The LBI method performed more consistently than LBSPR and LBB. LBI is more sensitive to changes in the population structure, caused by fishing impacts and to management action responses. LBI, therefore, has the potential to help managers to assess changes in the fish community (Kell et al. 2022). The LBSPR and LBB methods the Beverton–Holt life history ratios (Lmat, L∞, k, M, etc.). If these parameters are uncertain, the ability to classify stocks will be less reliable. Given these conclusions, we recommend future studies focus on exploring the decision tree proposed by Cope and Punt (2009) to estimate stock status indicators, based on three simple metrics: Pmat (which reflects exclusive take of mature individuals), Popt (which consists primarily of optimal size fish), and Pmega, to compare the results with those provided by the classic LBI approach.

On the other hand, for pelagic stocks and stocks unassessed in the present study due to unavailability of length-frequency data, we recommend exploring other data-limited assessment methods such as: (1) the stock reduction analysis approach, which has been further extended to incorporate prior information regarding resilience and population abundance at the start of the catch time series (Catch-MSY; Martell and Froese, 2013; Froese et al. 2017); (2) integrated stock assessments such as Stock Synthesis (Methot and Wetzel 2013) in a simplified way; (3) and the process and decision-support tool (FishPath), to guide identification of suitable harvest strategy component option given often debilitating conditions (Dowling et al. 2022).

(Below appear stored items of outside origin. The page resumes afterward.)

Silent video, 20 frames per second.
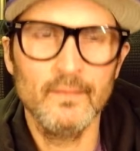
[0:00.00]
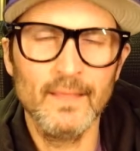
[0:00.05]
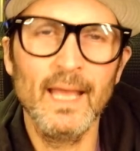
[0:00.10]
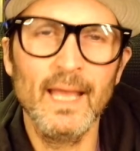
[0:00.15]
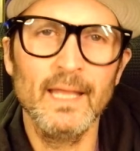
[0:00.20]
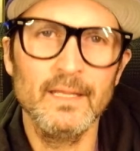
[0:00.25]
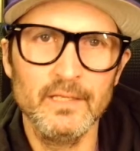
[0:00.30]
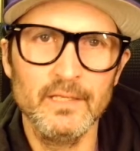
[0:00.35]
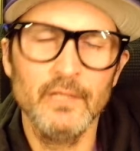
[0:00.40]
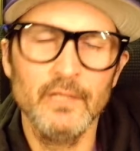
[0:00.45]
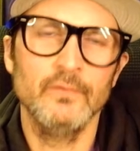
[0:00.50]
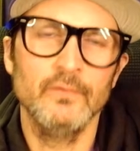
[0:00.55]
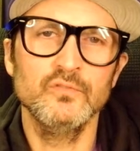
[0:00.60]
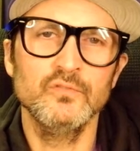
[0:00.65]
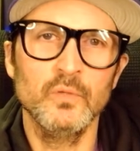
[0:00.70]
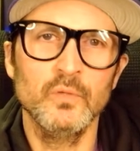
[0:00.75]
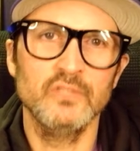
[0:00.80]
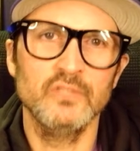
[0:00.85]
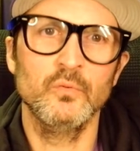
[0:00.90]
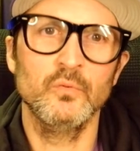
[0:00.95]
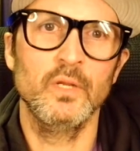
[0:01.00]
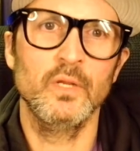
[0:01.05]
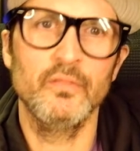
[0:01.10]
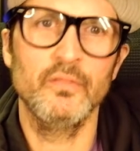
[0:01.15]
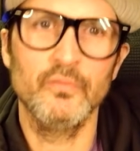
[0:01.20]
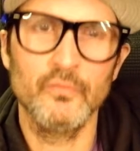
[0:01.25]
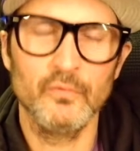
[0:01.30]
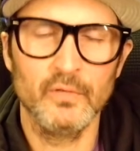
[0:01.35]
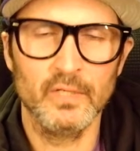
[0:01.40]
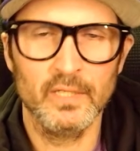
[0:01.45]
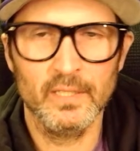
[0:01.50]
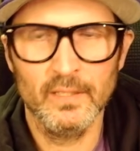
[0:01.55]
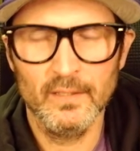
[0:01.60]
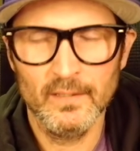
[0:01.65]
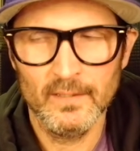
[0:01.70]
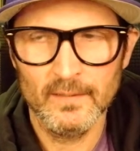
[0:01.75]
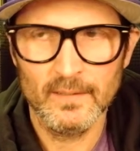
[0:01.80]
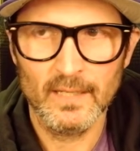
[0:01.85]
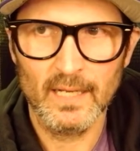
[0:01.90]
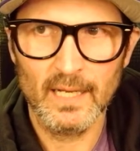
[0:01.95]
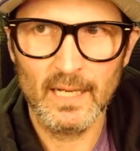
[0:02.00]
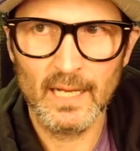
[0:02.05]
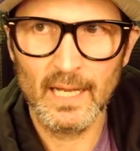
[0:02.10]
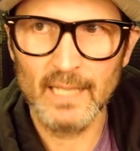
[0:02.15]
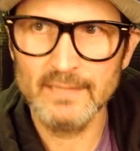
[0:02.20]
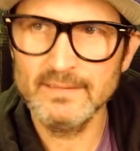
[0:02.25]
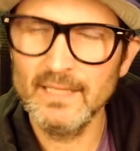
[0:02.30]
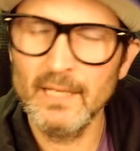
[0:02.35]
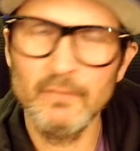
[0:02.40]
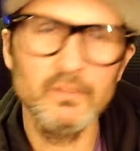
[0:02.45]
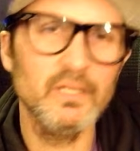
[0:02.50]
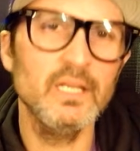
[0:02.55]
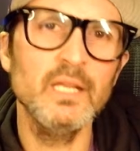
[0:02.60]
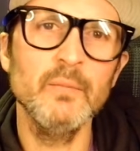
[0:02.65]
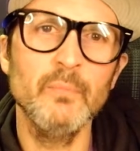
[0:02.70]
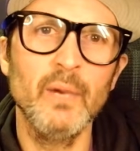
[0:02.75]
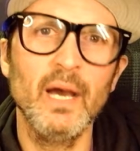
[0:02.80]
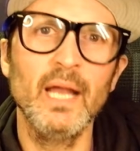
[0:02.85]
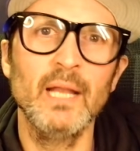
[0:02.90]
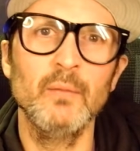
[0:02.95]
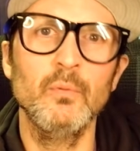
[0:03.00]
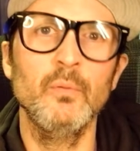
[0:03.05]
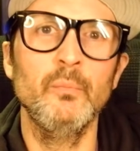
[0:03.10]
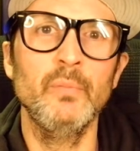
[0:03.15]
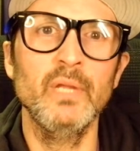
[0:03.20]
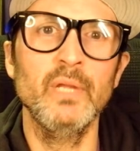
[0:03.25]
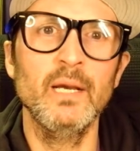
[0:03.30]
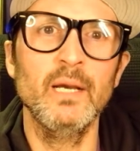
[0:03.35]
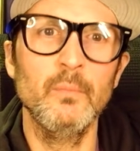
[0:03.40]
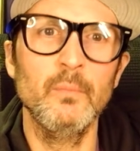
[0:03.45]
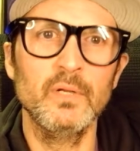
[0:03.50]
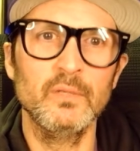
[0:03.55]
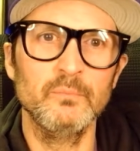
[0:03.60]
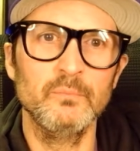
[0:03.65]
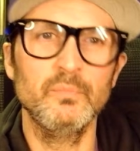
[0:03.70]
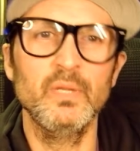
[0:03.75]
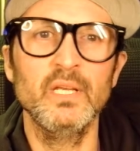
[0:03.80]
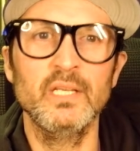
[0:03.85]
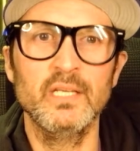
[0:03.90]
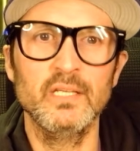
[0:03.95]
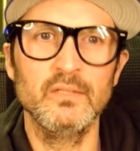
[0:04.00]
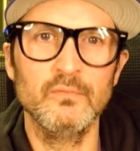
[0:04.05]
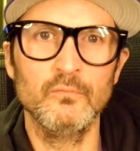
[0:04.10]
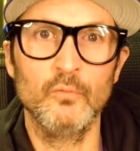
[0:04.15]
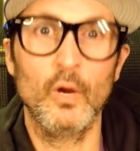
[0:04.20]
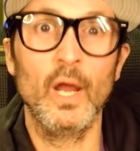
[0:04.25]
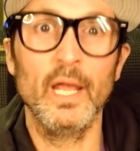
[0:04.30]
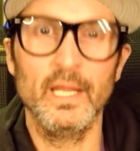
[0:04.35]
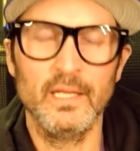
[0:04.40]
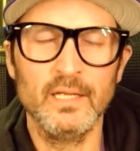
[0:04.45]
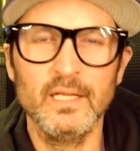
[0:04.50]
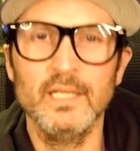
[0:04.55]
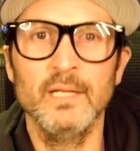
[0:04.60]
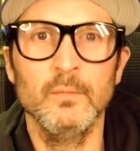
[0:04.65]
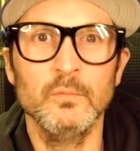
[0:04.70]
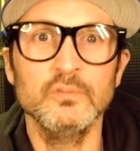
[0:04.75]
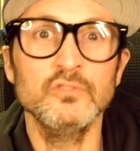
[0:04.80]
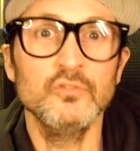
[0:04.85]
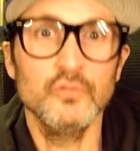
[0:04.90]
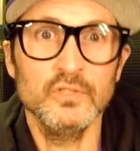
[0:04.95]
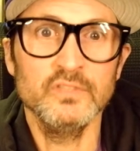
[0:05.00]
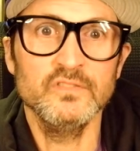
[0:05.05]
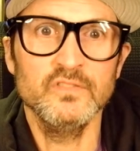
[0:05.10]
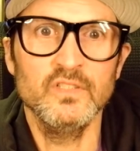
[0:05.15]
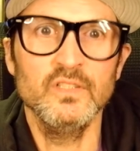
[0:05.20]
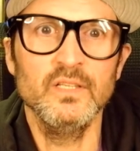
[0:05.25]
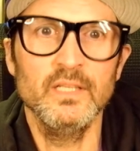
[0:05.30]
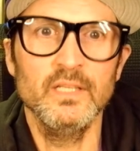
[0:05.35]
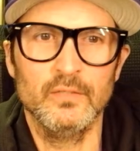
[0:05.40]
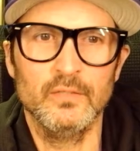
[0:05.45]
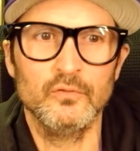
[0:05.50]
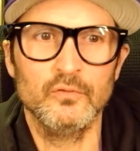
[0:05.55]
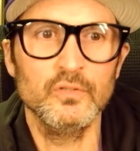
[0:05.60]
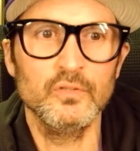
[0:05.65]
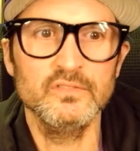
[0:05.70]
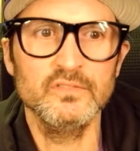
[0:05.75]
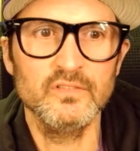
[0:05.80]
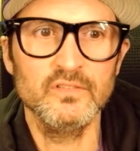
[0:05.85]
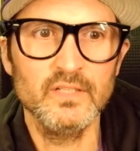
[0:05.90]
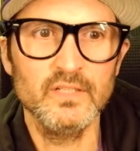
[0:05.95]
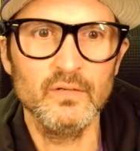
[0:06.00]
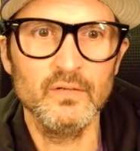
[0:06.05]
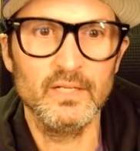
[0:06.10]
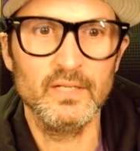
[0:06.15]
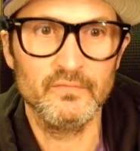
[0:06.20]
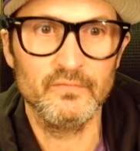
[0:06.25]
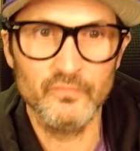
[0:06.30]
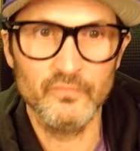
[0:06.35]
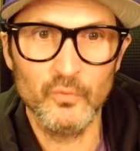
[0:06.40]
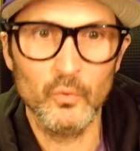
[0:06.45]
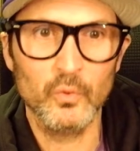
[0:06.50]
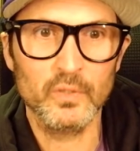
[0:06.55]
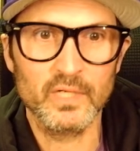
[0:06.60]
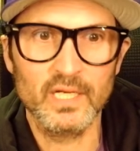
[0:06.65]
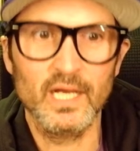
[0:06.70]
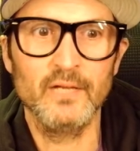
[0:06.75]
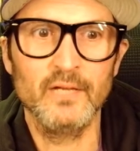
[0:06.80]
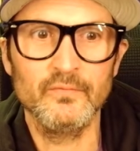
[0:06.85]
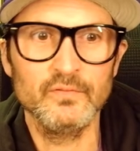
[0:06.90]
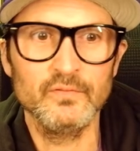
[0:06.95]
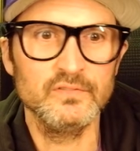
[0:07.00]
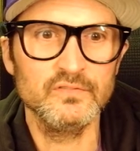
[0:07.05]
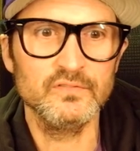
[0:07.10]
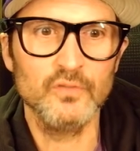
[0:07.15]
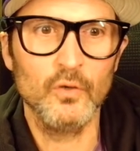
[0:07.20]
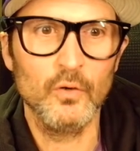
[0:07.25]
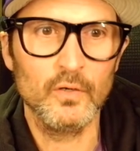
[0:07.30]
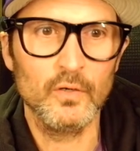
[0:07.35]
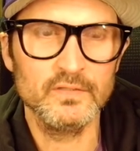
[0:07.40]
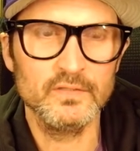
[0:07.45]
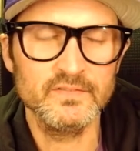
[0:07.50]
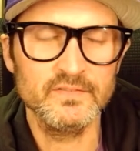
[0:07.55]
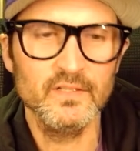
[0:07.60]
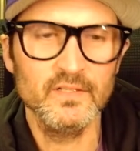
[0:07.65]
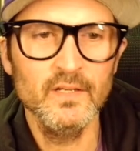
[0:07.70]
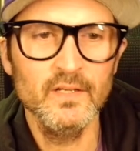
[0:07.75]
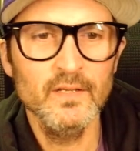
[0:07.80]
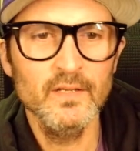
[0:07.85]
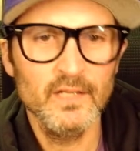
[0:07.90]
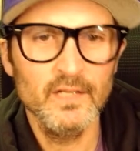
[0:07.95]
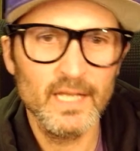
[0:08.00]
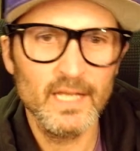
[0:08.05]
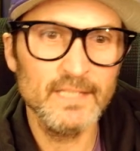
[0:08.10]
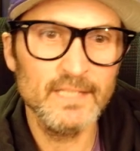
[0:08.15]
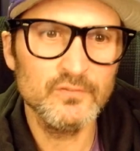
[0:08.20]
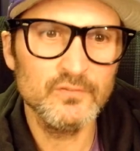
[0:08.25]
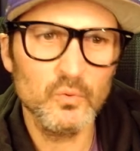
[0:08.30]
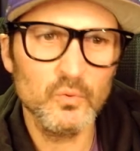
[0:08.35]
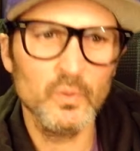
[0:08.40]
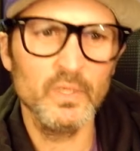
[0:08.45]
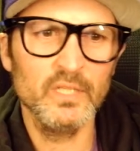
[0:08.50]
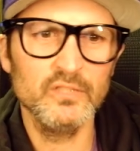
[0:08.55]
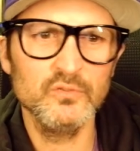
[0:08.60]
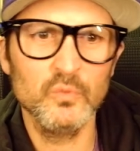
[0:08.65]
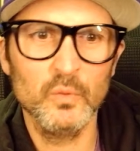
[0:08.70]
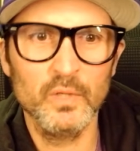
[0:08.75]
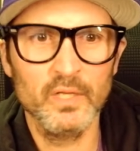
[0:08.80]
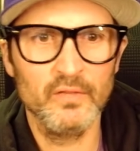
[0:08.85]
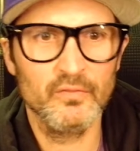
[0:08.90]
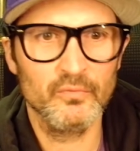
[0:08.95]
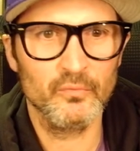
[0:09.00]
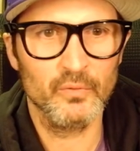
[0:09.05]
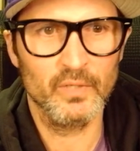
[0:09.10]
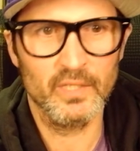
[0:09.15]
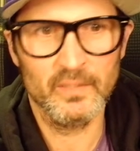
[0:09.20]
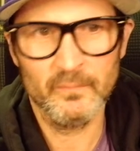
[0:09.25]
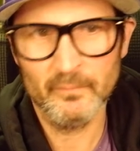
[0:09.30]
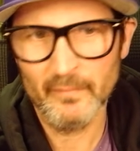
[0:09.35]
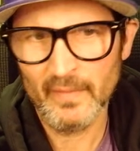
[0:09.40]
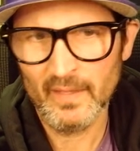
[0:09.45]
that year in 2023? I doubt anybody would be able to pick it right. And it was Christian Little. Christian Little had 4 conference starts in 2023.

Lastly, Fig. 10 provides management measures that we strongly recommend should be adopted based on each corresponding stock status. It is crucial that these recommendations be adopted given that, according to Hilborn et al. (2020), fish stocks scientifically assessed and managed around the world are increasing, or already are at or above levels that can provide a sustainable long-term catch (BMSY).